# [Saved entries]
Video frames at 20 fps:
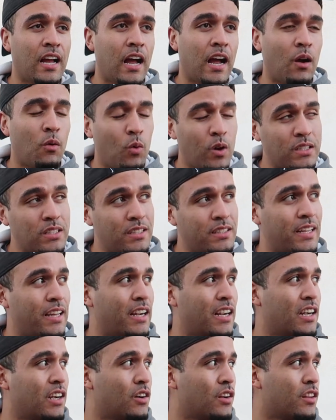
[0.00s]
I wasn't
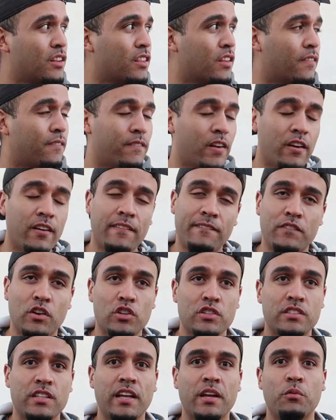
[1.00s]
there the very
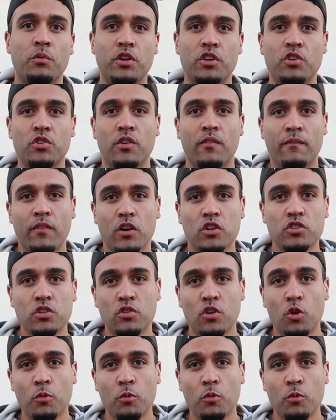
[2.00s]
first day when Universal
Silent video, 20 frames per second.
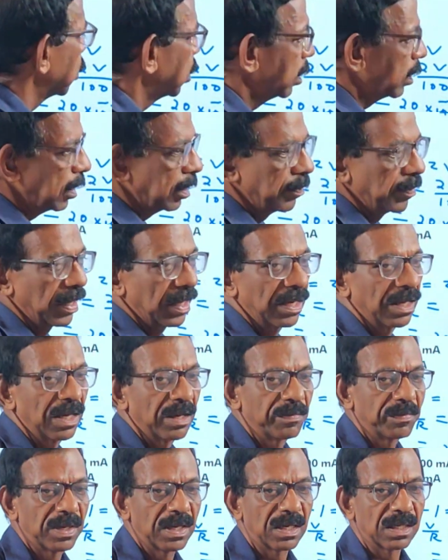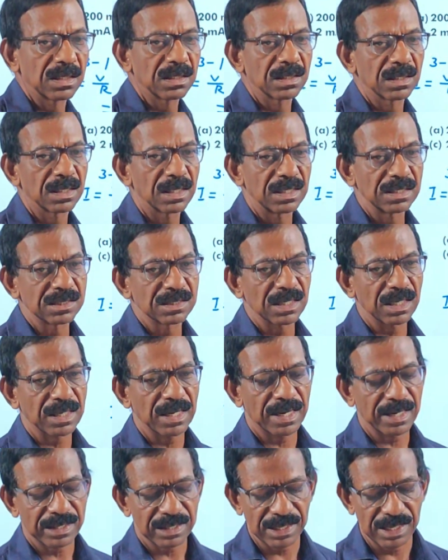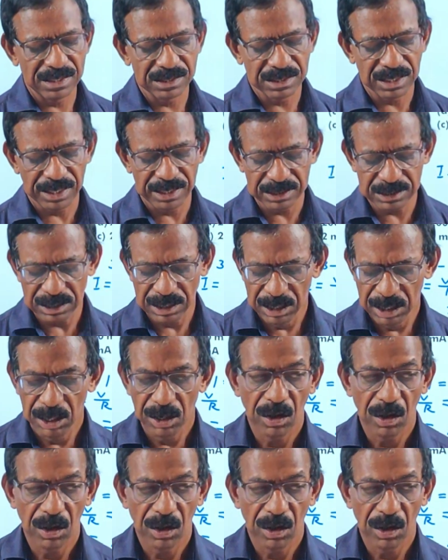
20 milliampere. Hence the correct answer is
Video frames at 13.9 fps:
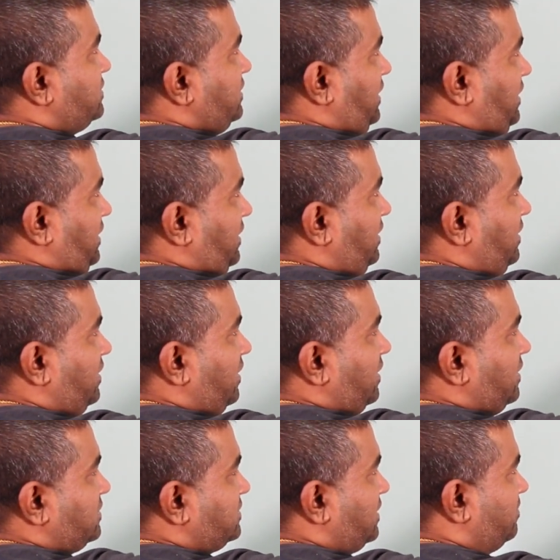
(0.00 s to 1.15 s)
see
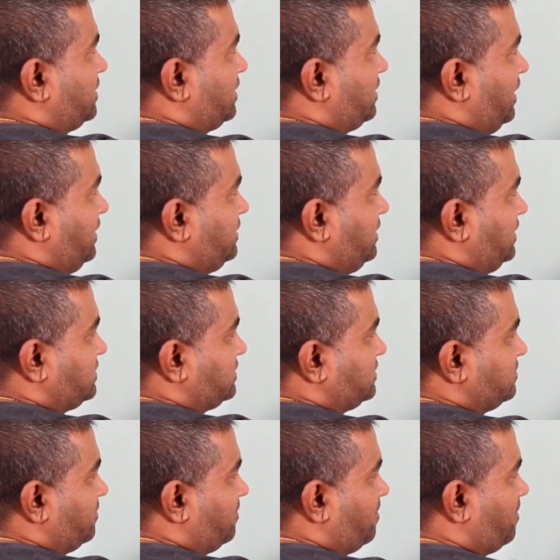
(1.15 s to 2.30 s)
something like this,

# [WHAT YOU SHOULD DO]
The answer must match the entries above line for line, with the pictures dropped.

# [ANSWER TO THE PROBLEM]
Video frames at 20 fps:
[0.00s]
I wasn't
[1.00s]
there the very
[2.00s]
first day when Universal
Silent video, 20 frames per second.
20 milliampere. Hence the correct answer is
Video frames at 13.9 fps:
(0.00 s to 1.15 s)
see
(1.15 s to 2.30 s)
something like this,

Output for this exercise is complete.